Bitácora

Por: Pascal Beltrán del Río 

El 20 de marzo de 1965, el expresidente estadunidense Lyndon B. Johnson envió fuerzas federales a Alabama para garantizar que el tercer intento de Martin Luther King y sus seguidores de marchar de Selma a Montgomery, la  capital estatal, pudiera llevarse a cabo sin sufrir violencia.

La Casa Blanca tomó esa decisión luego de que el entonces gobernador de Alabama, George Wallace, se negó a sacar a las calles a la Guardia Nacional del estado para proteger a las manifestantes. Johnson envió entonces a centenares de soldados y a agentes del FBI a hacer la tarea.

El mandatario no se escudó en que la violación de los derechos políticos de la población negra de un estado de Estados Unidos era un asunto local.
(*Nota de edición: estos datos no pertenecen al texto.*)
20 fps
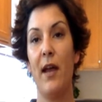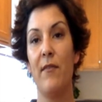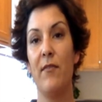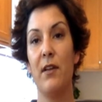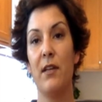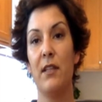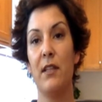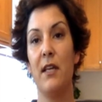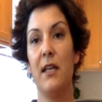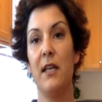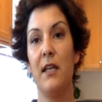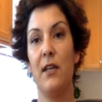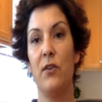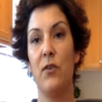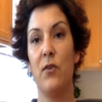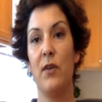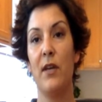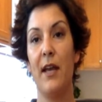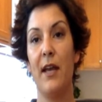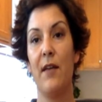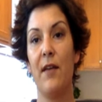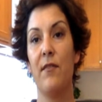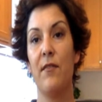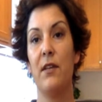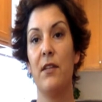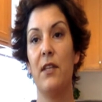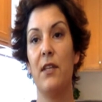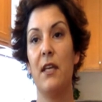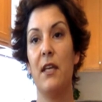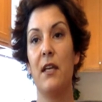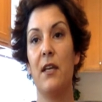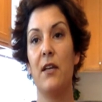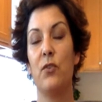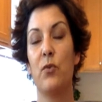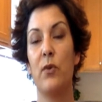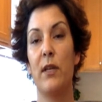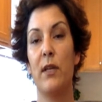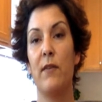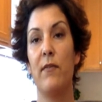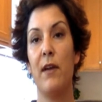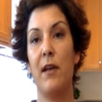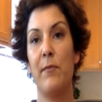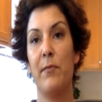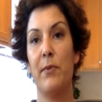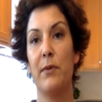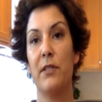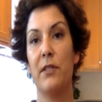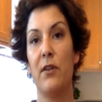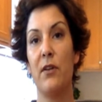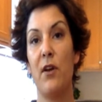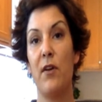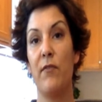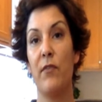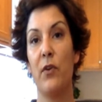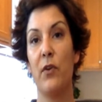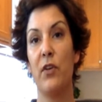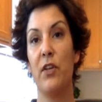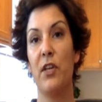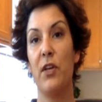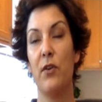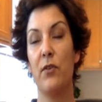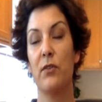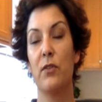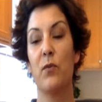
everything and you get everything 25% off for a year.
Tampoco lo hizo el Poder Judicial, pues el juez federal Frank M. Johnson ya se había pronunciado en el diferendo, con un fallo que decretaba que la marcha de 87 kilómetros estaba garantizada por la Constitución.

Conviene tener este antecedente en la memoria por los argumentos que algunos esgrimen en México para justificar la inacción ante el atropello que se produjo hace una semana en Baja California, donde la legislatura saliente del Congreso estatal amplió de dos a cinco años el mandato del próximo gobernador de la entidad.

Dos veces le han preguntado sobre el tema al presidente López Obrador, en sendas conferencias mañaneras, y dos veces se ha negado a opinar, alegando que se trataba de un asunto local y que él nada tuvo que ver.

Por su parte, la dirigente del partido del gobierno, Yeidckol Polevnsky, afirmó que la reforma que extiende el periodo está justificada porque la quiere la mayoría de los ciudadanos del estado y porque los bajacalifornianos ya están cansados de votar.

Por fortuna, no han faltado quienes han advertido la gravedad de este hecho. Cuatro partidos políticos —PAN, PRI, PRD y MC— han dicho que presentarán una acción de una institucionalidad contra la decisión, una vez que se convierta en ley (aún falta que sea publicada).

Y el presidente de la Mesa Directiva de la Cámara de Diputados, Porfirio Muñoz Ledo, que ya en varias ocasiones ha probado que no es un títere del Ejecutivo, aseveró el pasado fin de semana que, incluso, podría proceder una desaparición de Poderes en Baja California para contrarrestar la medida.

El estilo de López Obrador de centralizar la toma de decisiones y apostar por la destrucción de todas las formas de hacer política que recuerden al pasado inmediato hacen difícil pensar que el gobernador electo Jaime Bonilla haya procedido en el impulso de la ampliación del mandato sin consultarlo antes con el Presidente.

Y es por lo menos incongruente que éste no se pronuncie sobre el tema, si consideramos el mantra lopezobradorista de que nadie debe colocarse por encima de la ley. La reforma en Baja California no sólo tiene visos de inconstitucionalidad –eso seguramente lo tendrá que resolver la Suprema Corte–, sino que se trata de un cambio a la medida de un solo hombre.

Como Johnson, que puso en cintura a Wallace, un demócrata sureño igual que él, el presidente López Obrador no debe tardar en pronunciarse sobre el caso de Baja California. La virtual reelección que ha ordenado el Congreso de Baja California no sólo es ilegal sino inmoral, porque pone en peligro los avances democráticos de los últimos 30 años –que sirven a la mayoría– para beneficiar a una facción política, de un modo que ni siquiera el autoritarismo priista del siglo pasado se atrevió a hacer.

El presidente López Obrador ha insistido en que es un demócrata. En función de eso, debe condenar el atropello y hacer todo lo que esté en sus manos para que cese. Sería la mejor manera de demostrar que él no lo ordenó y que respeta el sistema democrático que hizo posible que él llegara al poder.